Half of the extracts from copepod cultures under the four types of diet and all pigment extracts of copepods subjected to the 96-h acute toxicity tests were hydrolysed by an enzymatic procedure to yield free astaxanthin. The enzyme used was cholesterol esterase from Pseudomonas fluorescens (Sigma-Aldrich, MO, USA) and the procedure followed Jacobs et al. .
The pigments in whole and hydrolysed extracts were analyzed using a Hewlett Packard 1100 High Performance Liquid Chromatograph (HPLC) with a 100 µL loop autosampler and a quaternary solvent delivery system coupled to a diode array spectrophotometer. The diode array detector was set at 436 nm for detection of all carotenoid pigments, and at 478 nm for the detection and quantification of astaxanthin and astaxanthin esters. Separation of pigments was performed by reversed-phase liquid chromatography using a Adsorbosphere™ C18 column (5 µm particle size silica, 250 mm × 4.6 mm i.d., Alltech Associates Inc., USA) coupled to a guard column. Analytical separation of pigments was achieved by gradient delivery of three mobile phases adapted from Kraay et al. . Peak analysis was performed using the Hewlett Packard ChemStation software. Pigments were identified by comparing their retention time and absorption spectra with those of authentic standards (Sigma-Aldrich Inc., USA), and pigment concentration was calculated relating its peak area in the recorded chromatogram with the corresponding area of calibrated pigment standards.

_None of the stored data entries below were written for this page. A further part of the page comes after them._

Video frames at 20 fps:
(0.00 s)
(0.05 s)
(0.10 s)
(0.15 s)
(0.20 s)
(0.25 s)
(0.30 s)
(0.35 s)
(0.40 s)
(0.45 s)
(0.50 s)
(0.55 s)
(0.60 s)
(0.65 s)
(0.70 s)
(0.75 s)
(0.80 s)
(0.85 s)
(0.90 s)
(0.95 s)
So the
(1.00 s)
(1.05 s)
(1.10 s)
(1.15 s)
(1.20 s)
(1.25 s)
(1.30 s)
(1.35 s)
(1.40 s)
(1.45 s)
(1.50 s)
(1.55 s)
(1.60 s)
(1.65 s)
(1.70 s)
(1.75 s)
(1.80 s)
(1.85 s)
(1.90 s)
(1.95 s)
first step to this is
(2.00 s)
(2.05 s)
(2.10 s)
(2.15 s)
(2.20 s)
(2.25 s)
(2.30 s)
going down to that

Pigment concentration was expressed as micromoles per copepod (μM individual−1).
3.3. 96-h Acute Toxicity Tests
Copper solutions were prepared with Cu(II) chloride (reagent grade) and 30 ± 0.5‰ ASW previously filtered through a 0.2 µm pore size filter at 7 nominal concentrations: 0 (control), 1, 3, 5, 10, 15 and 20 μM (0, 63.55, 190.64, 317.73, 635.46, 953.19, 1270.92 μg L−1). Water samples were collected after one hour of preparation and at end of each experiment in order to analyze the actual toxicant concentrations in the water. Samples were collected without disturbing the precipitate that could be present at the end of the experiment. The samples were analyzed on an Inductively Coupled Plasma–Optical Emission Spectrometer (ICP-OES, Perkin Elmer 2000 DV, Perkin Elmer Inc., USA). From the actual toxicant concentrations in the water at the start and the end of each survival test, average exposure concentrations were calculated assuming an exponential decrease of the toxicant concentration over time. All vials used to conduct bioassays were acid cleaned prior to use.

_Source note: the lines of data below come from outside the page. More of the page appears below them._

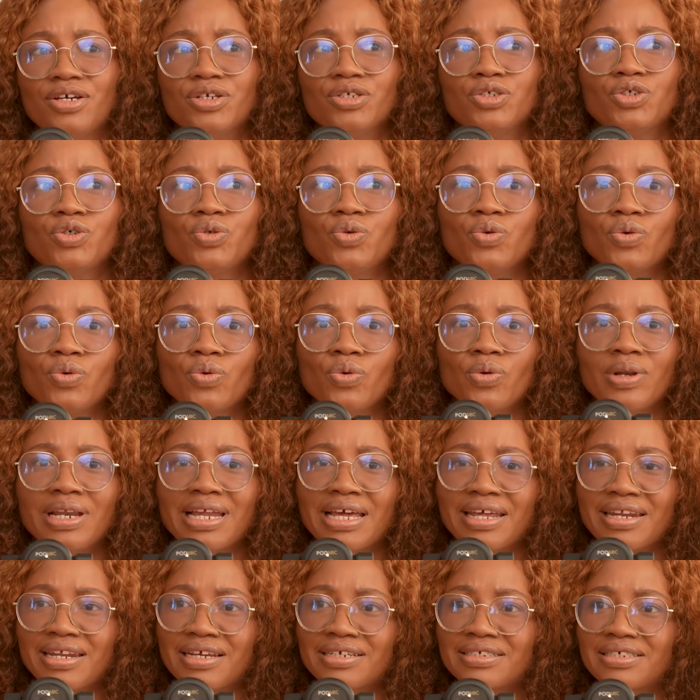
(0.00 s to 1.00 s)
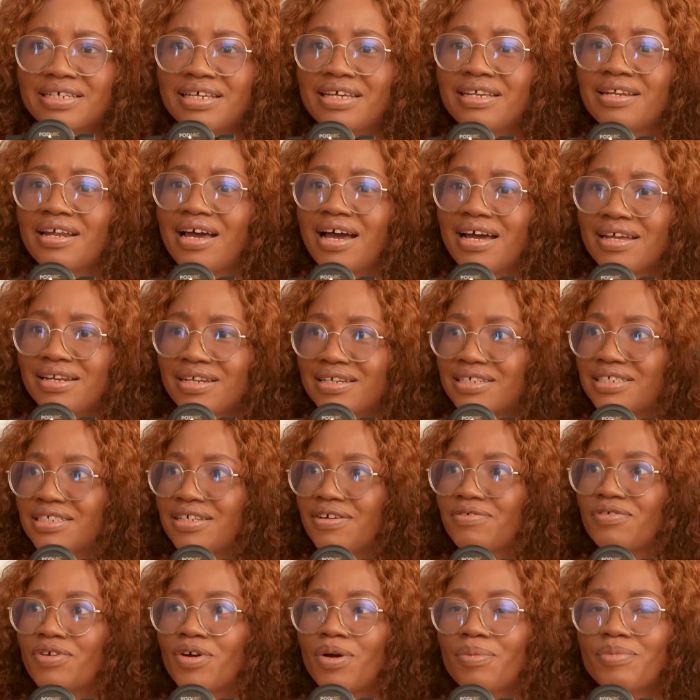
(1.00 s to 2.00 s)
to learners in
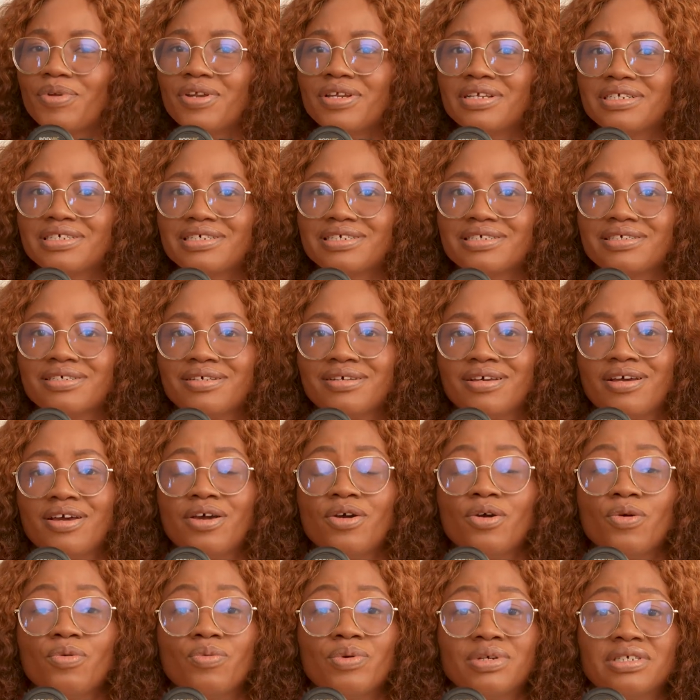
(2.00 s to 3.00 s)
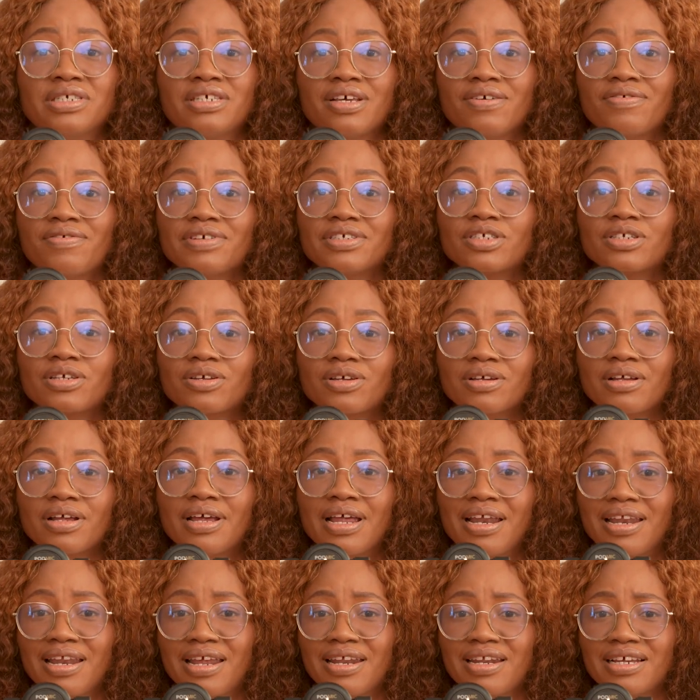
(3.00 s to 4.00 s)
underserved communities. We service
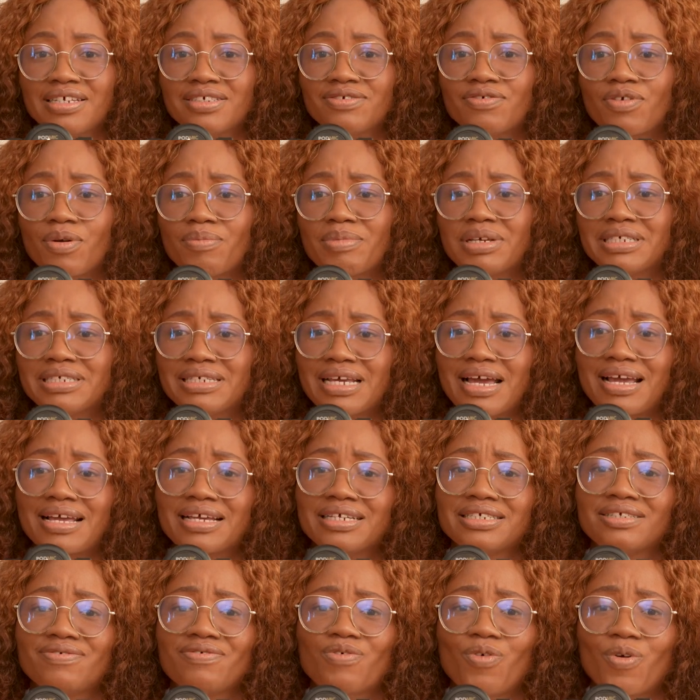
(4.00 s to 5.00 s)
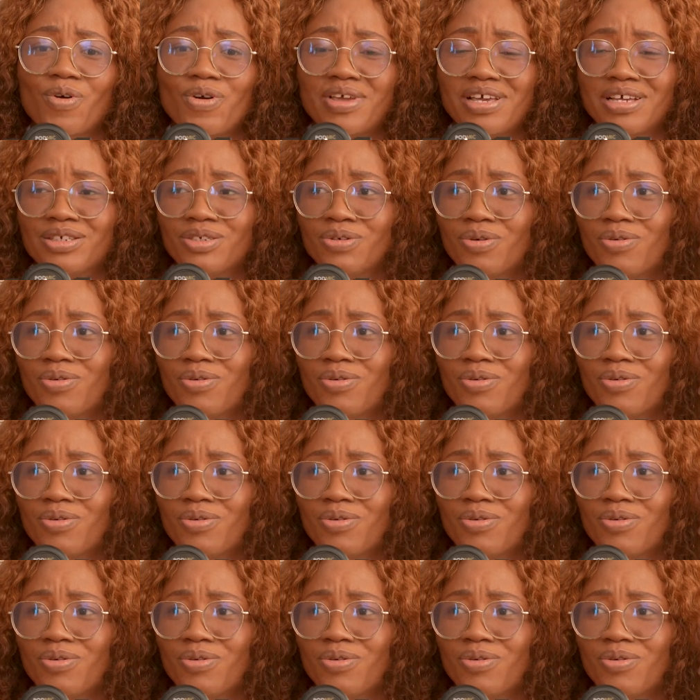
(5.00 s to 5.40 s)
learners from as young as 4 years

The copepods were subjected to three light treatments: PAR light with a photoperiod of 12 h dark: 12 h light (treatment 1); PAR light regime with the addition of 4 h of ultraviolet (UV) radiation with a wavelength of 365 nm (long wavelength or UV-A) at the middle of the PAR light period (treatment 2); PAR light regime with the addition of 4 h of ultraviolet (UV) radiation with a wavelength of 254 nm (short wavelength) at the middle of the PAR light period.

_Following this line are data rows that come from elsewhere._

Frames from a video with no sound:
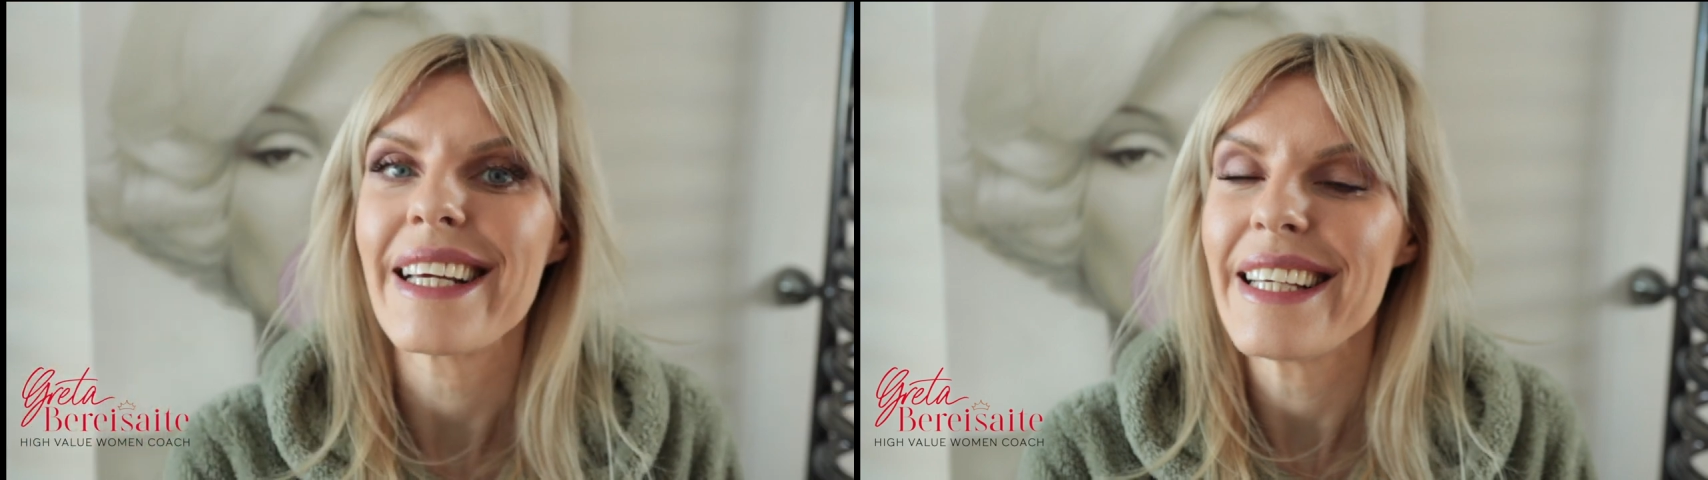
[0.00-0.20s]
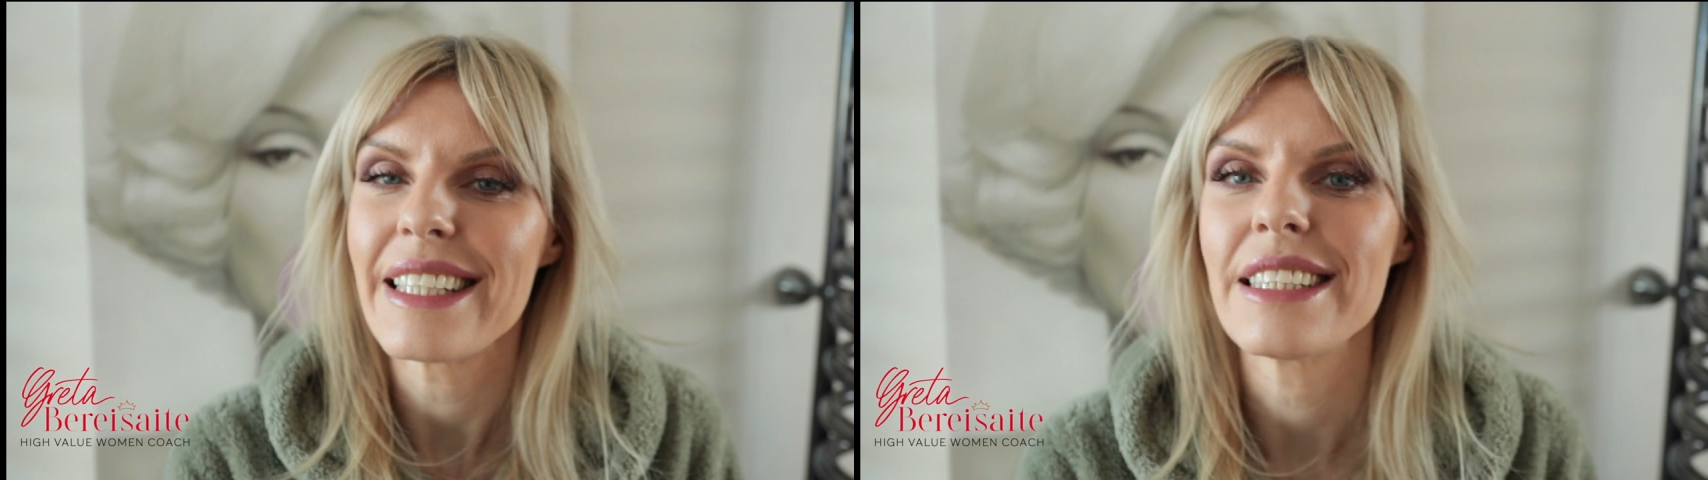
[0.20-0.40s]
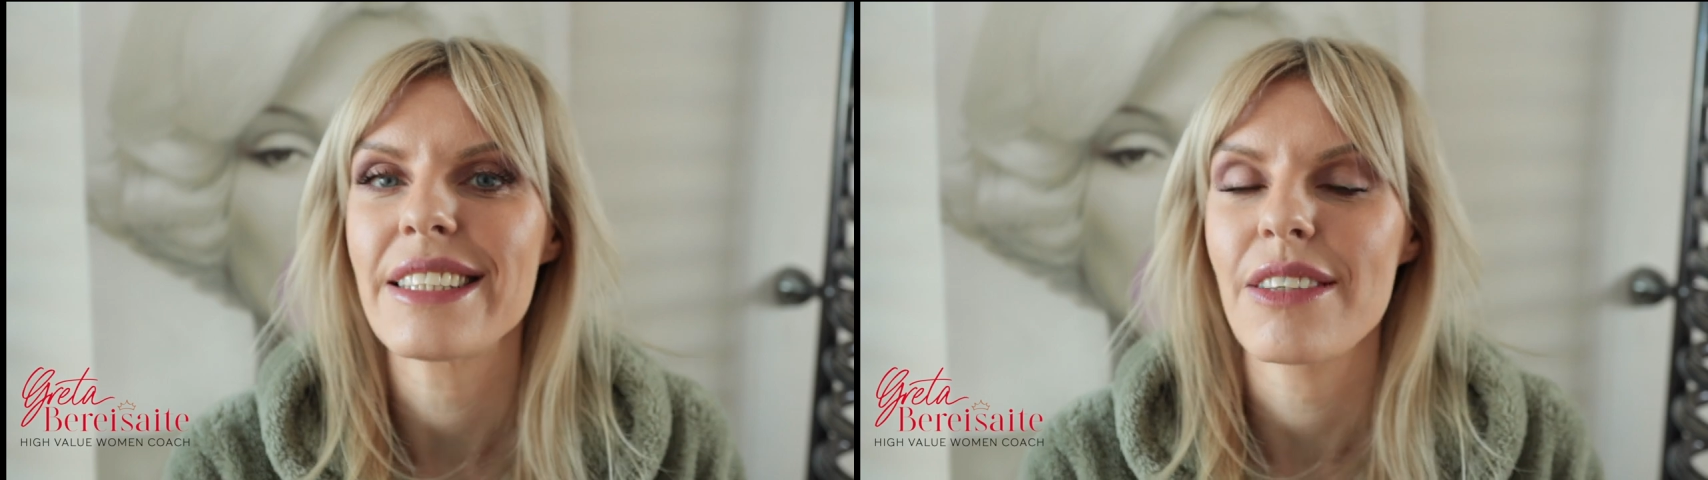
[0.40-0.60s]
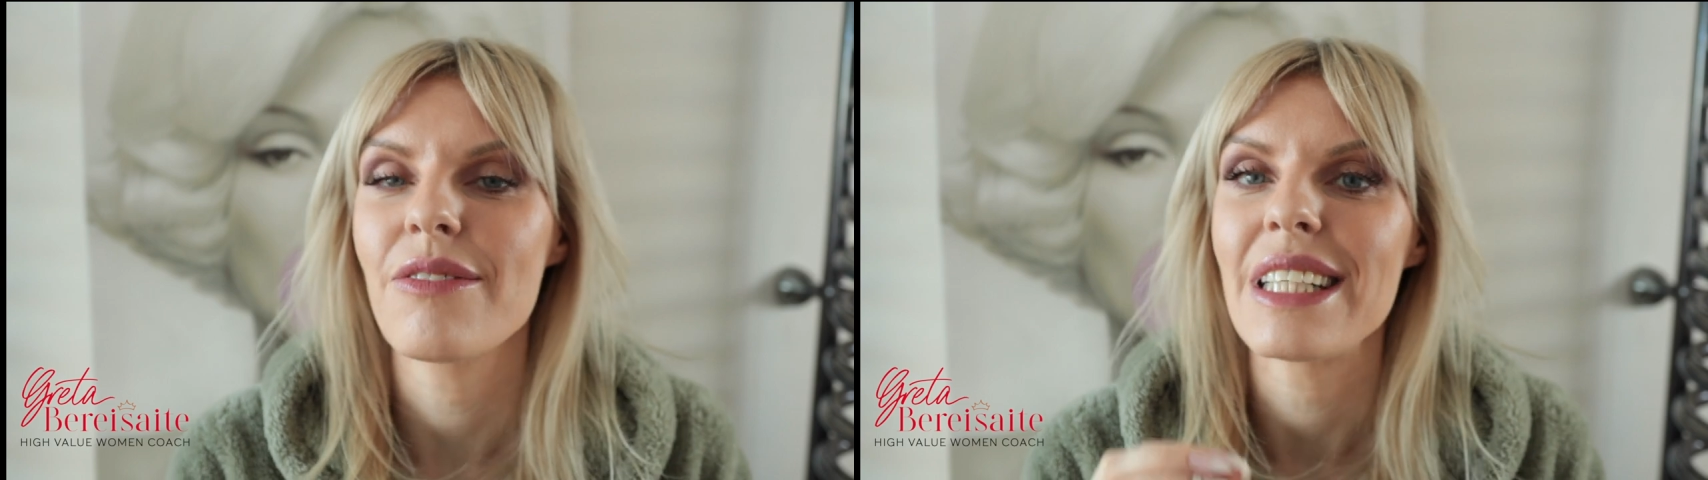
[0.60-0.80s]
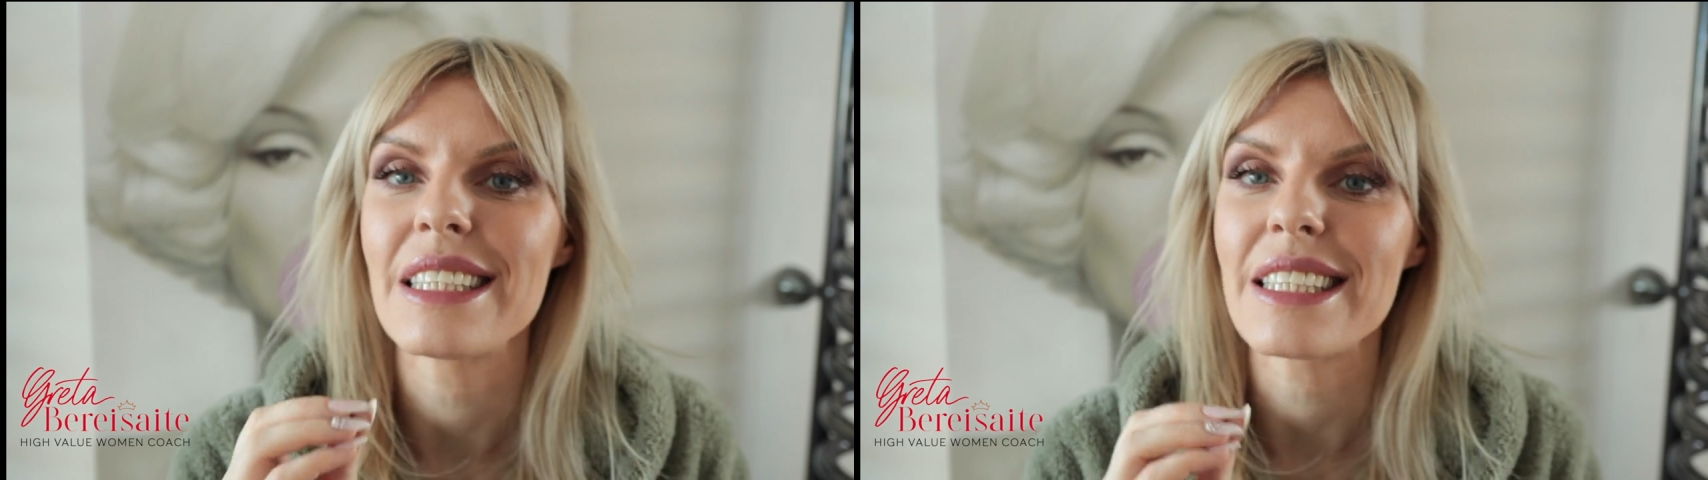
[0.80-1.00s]
is
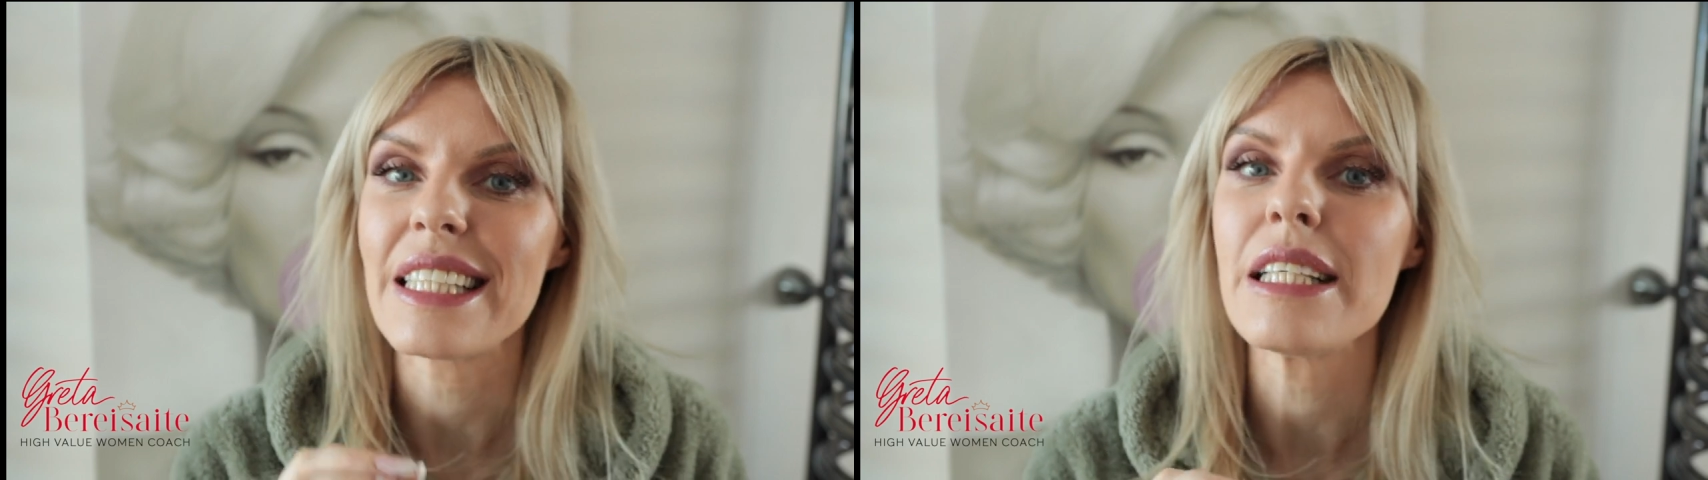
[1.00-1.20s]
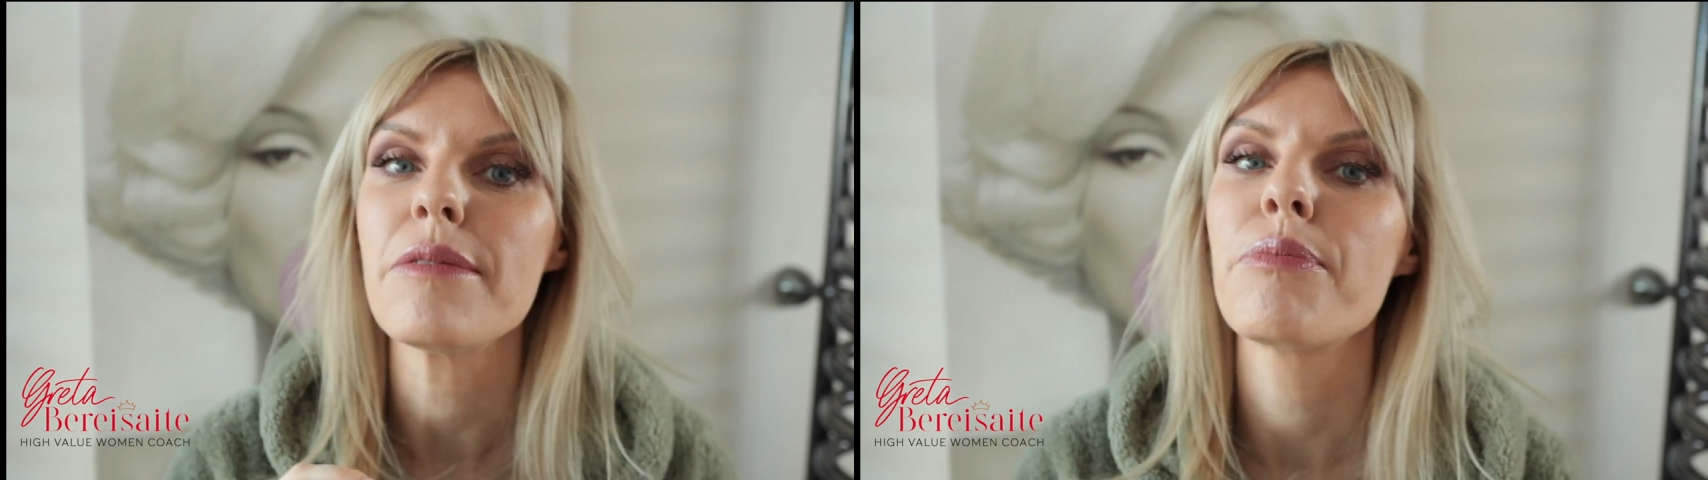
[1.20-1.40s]
when he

The 50 test female copepods were placed in each test vial using a glass pipette (four replicates per concentration and light treatment). After 96-h exposure, copepods were removed with a pipette to a shallow glass dish and the 50 test copepods were enumerated as live or dead. Copepods immobilized were considered alive if they displayed body motion when touched with a probe or exhibited clear motion of the digestive tract.
A 50% lethal concentration (LC50) and 95% confidence interval for the contaminant were calculated from dose response mortality data by a non-linear curve-fitting procedure using Probit analysis (SPSS Statistical Package, SPSS Inc., USA). All LC50 estimates from sediment toxicity tests were based on measured contaminant concentrations.
After the 96-h acute toxicity tests, three or four groups of 80–100 live copepods pooled from the 5 μM nominal copper concentrations were individually picked from the counting vials with a glass pipette, placed on GF/C Whatman filters, subjected to a gentle vacuum suction to remove the medium and rinsed with ASW filtered through a 0.2 mm pore size filter. Pigment extraction followed the same procedure applied to copepods from cultures.
3.4. Calculations and Statistics
ANOVA were applied to astaxanthin molar data of both algae and copepods (SPSS Statistical Package, SPSS Inc., USA). Data were square root transformed to meet the requirement of homoscedasticity when group variances were proportional to the means. Unplanned comparisons were made using Tukey’s B test (α = 0.05) or Hochberg’s GT2 tests (in the case of unequal sample size) to identify homogeneous sub-sets.
Survival was expressed as percentage of the corresponding controls and plotted against the actual toxicant concentration in the seawater. From the obtained dose response plots, LC50 values and their corresponding 95% confidence limits were calculated by a non-linear curve-fitting procedure using Probit analysis (SPSS Statistical Package, SPSS Inc., USA).
Copepods were able to increase their carotenoid content depending on the availability of carotenoids in the diet, thus profiting from carotenoid enriched diets. It is likely that copepods have preferences for certain dietary forms of astaxanthin or astaxanthin precursors that favor its digestion, assimilation and bioconversion or direct incorporation into the copepods tissues. Future research on copepod digestion and assimilation abilities and preferences (e.g., enzymatic selectivity) for certain stereoisomers or chemical forms of carotenoids should clarify this issue.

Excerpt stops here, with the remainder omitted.